Un analyste de Morgan Stanley souligne les défis de l’adoption de l’IA face aux goulots d’étranglement informatiques
L’analyste Stephen Byrd de Morgan Stanley propose une mise en garde face à la frénésie de l’IA : la demande en puissance de calcul croît si rapidement que l’infrastructure physique qui la sous-tend ne peut tout simplement pas suivre.

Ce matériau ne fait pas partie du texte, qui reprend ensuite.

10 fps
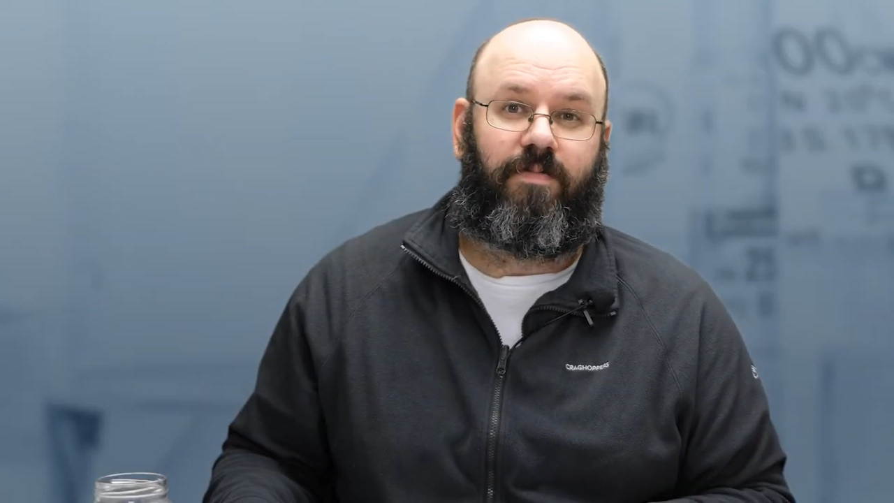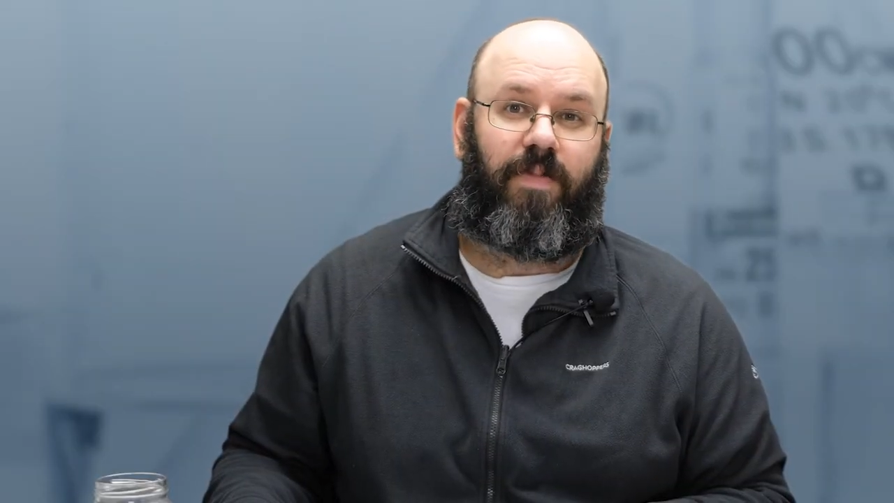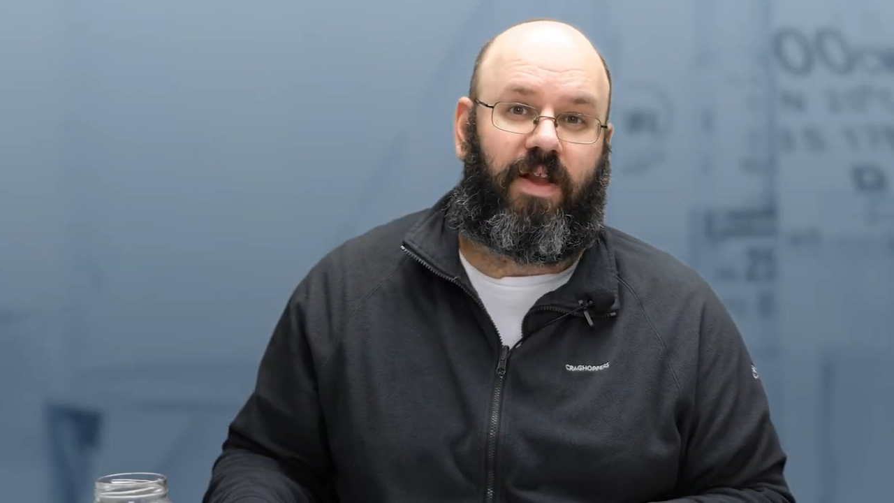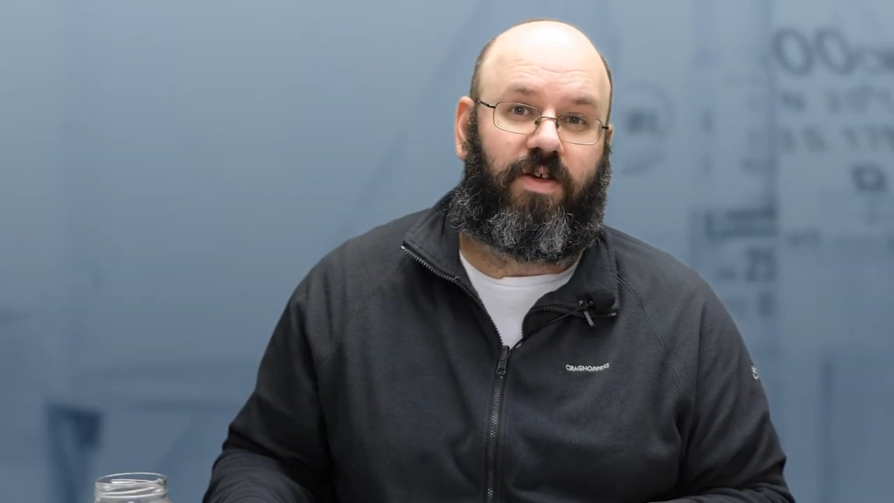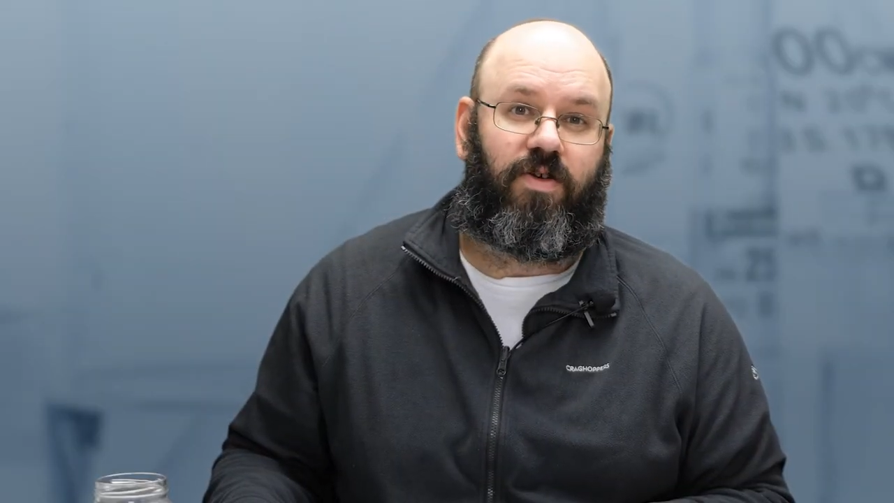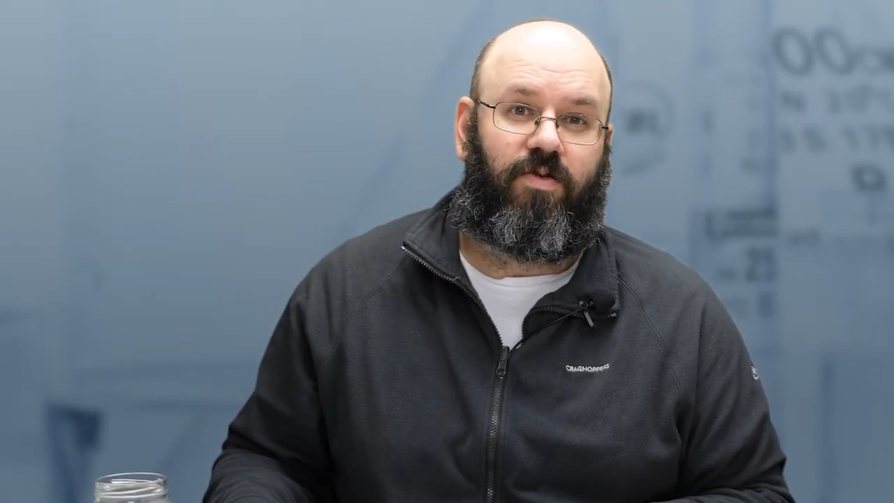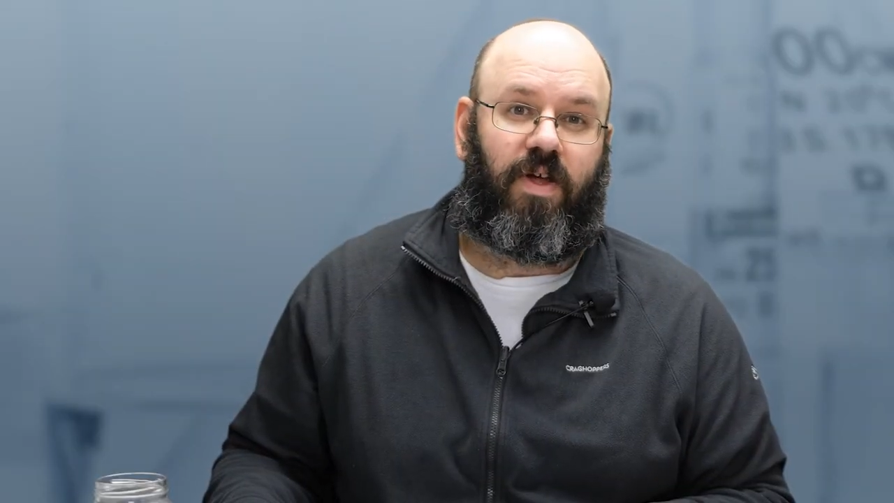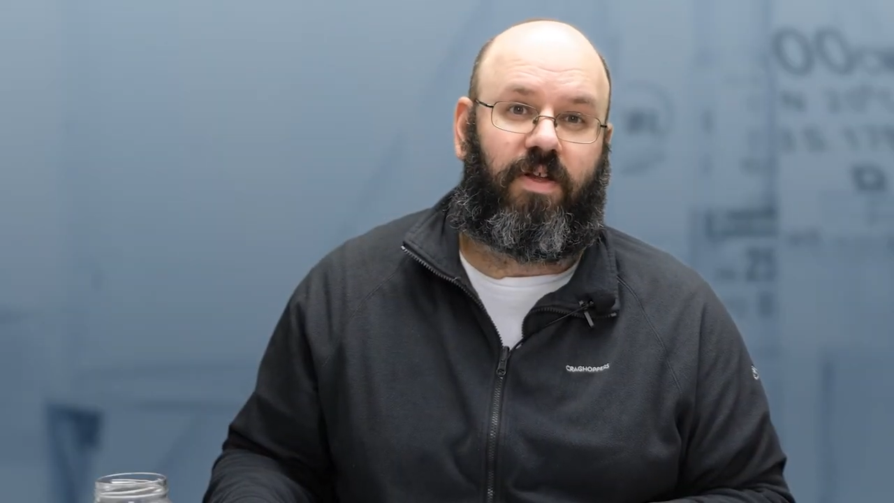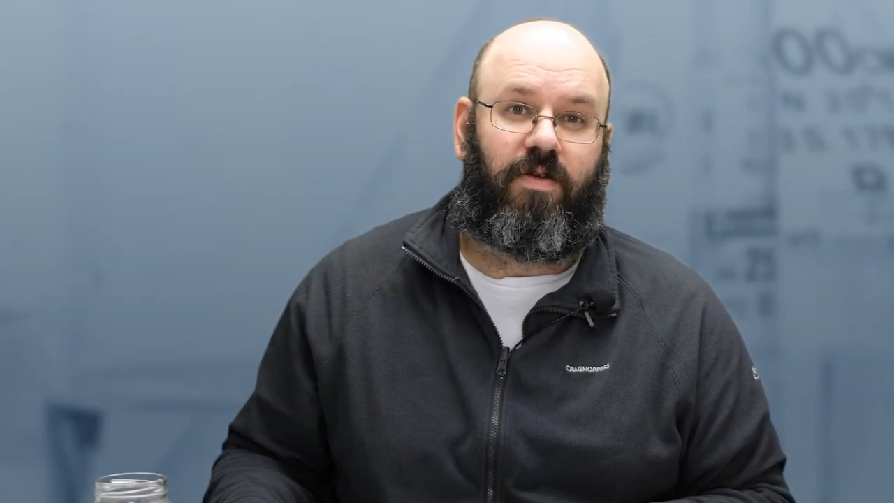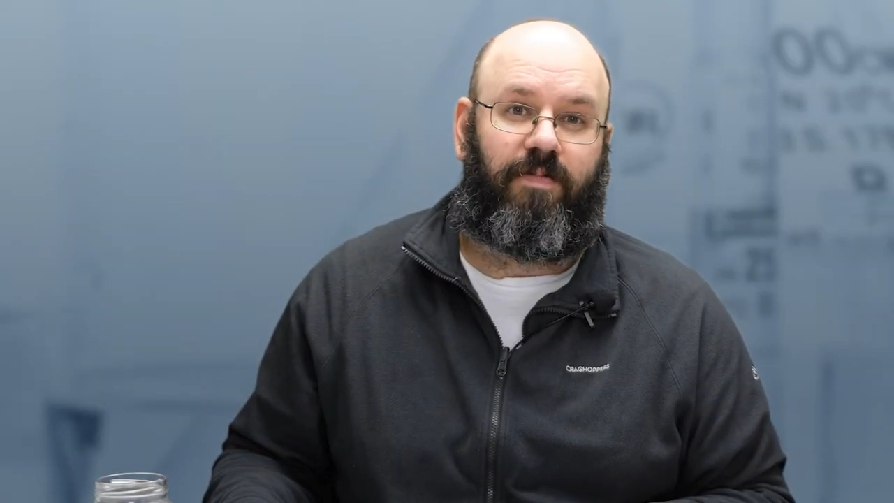better
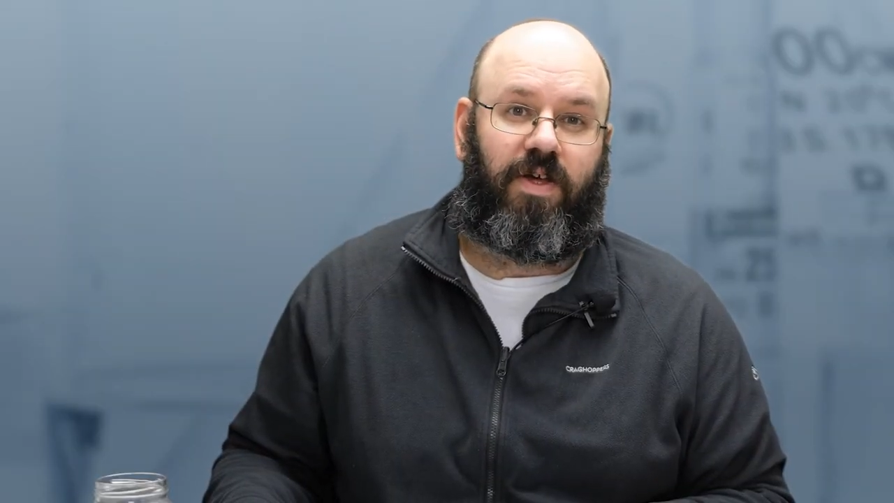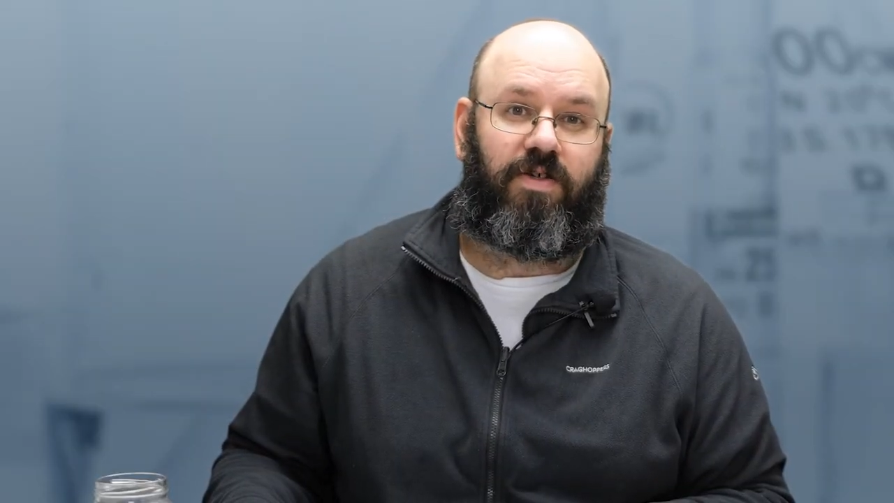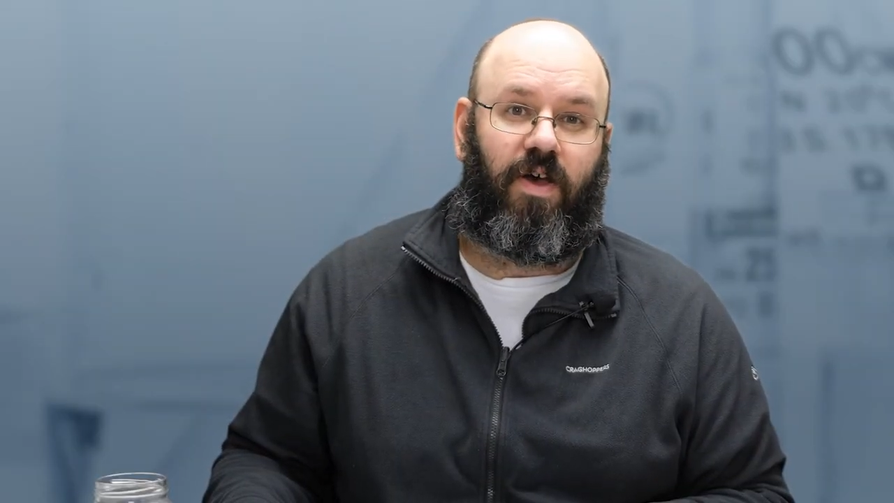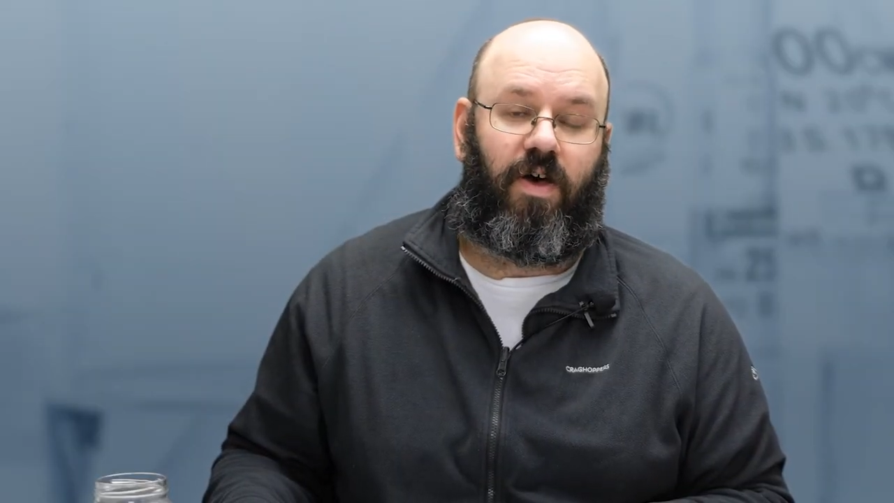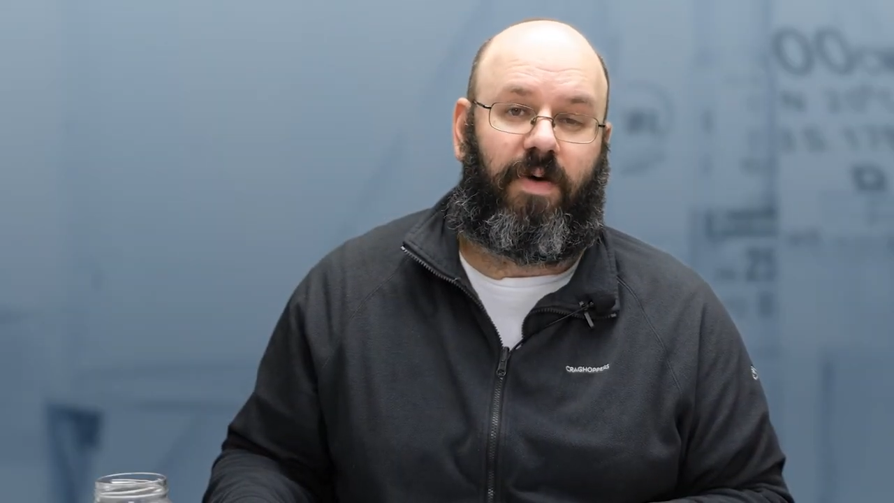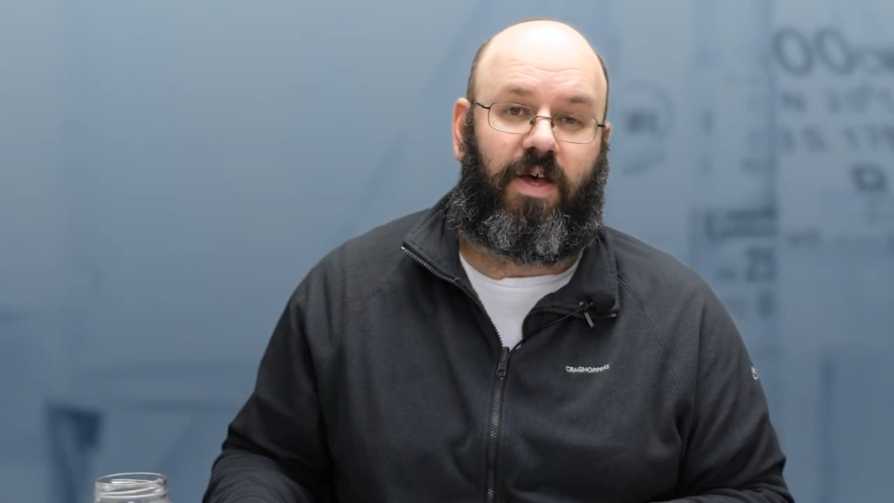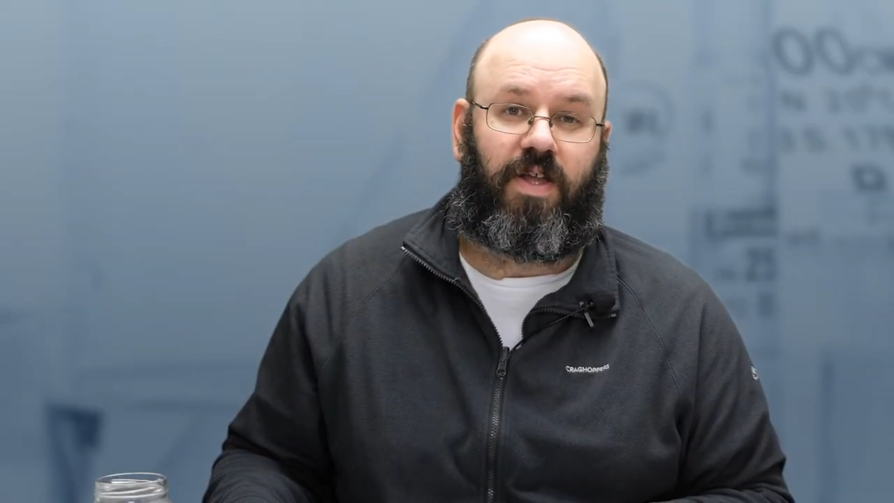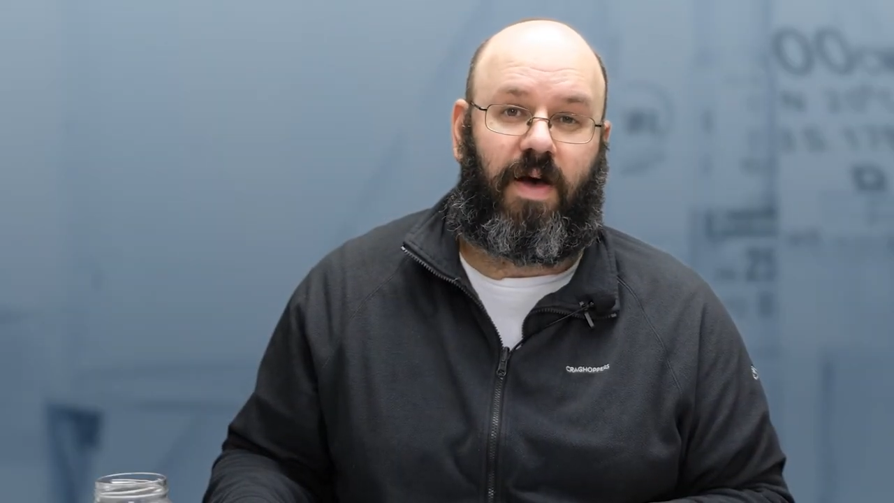suited to PCR-based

Les recherches de la société estiment que la demande en énergie des data centers aux États-Unis pourrait atteindre 74 gigawatts d’ici 2028, alors que l’offre laisserait un déficit d’environ 49 gigawatts.
Les chiffres derrière le goulot d’étranglement
L’investissement mondial dans l’infrastructure liée à l’IA, y compris l’expansion des data centers, devrait avoisiner 3 000 milliards de dollars d’ici 2028.

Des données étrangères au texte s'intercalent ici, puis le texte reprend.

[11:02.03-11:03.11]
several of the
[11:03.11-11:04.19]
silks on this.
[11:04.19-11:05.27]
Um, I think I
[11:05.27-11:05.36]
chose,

Morgan Stanley a révisé à la hausse ses prévisions en matière de demande d’énergie des data centers fin 2025, signalant un écart croissant de capacité de calcul, alimenté par ce que Byrd décrit comme des améliorations non linéaires de l’IA.
Début janvier 2026, la consommation hebdomadaire de tokens a bondi d’environ 250 %, passant de 6,4 trillions à 22,7 trillions de tokens par semaine.
Byrd note que si les outils d’IA génèrent bel et bien de réels gains de productivité, des contraintes structurelles telles que l’approvisionnement en énergie devraient rester un goulet d’étranglement majeur au moins jusqu’en 2027 ou 2028.
Au-delà de l’électricité : l'ensemble des contraintes
Les recherches de Morgan Stanley identifient ce qu’elles qualifient de « goulots d’étranglement de l’intelligence », un ensemble de contraintes interdépendantes qui, ensemble, déterminent la vitesse à laquelle l’IA peut réellement se développer. Les pénuries de main-d’œuvre y figurent en bonne place. Les autorisations politiques pour de nouvelles capacités de production et de transport d’énergie ajoutent un niveau de complexité supplémentaire. Commander aujourd’hui un gros transformateur haute puissance peut signifier attendre deux à trois ans pour sa livraison.
Où va l’argent ?
Le déficit de 49 GW projeté a des conséquences pour les gestionnaires de réseaux et les distributeurs d’électricité, qui devront intégrer de nouvelles charges massives sans perturber le service des clients existants. Les sociétés énergétiques disposant de capacités de production pouvant être mises en ligne rapidement pourraient en tirer profit, avec le gaz naturel, le nucléaire et la géothermie parmi les options envisagées.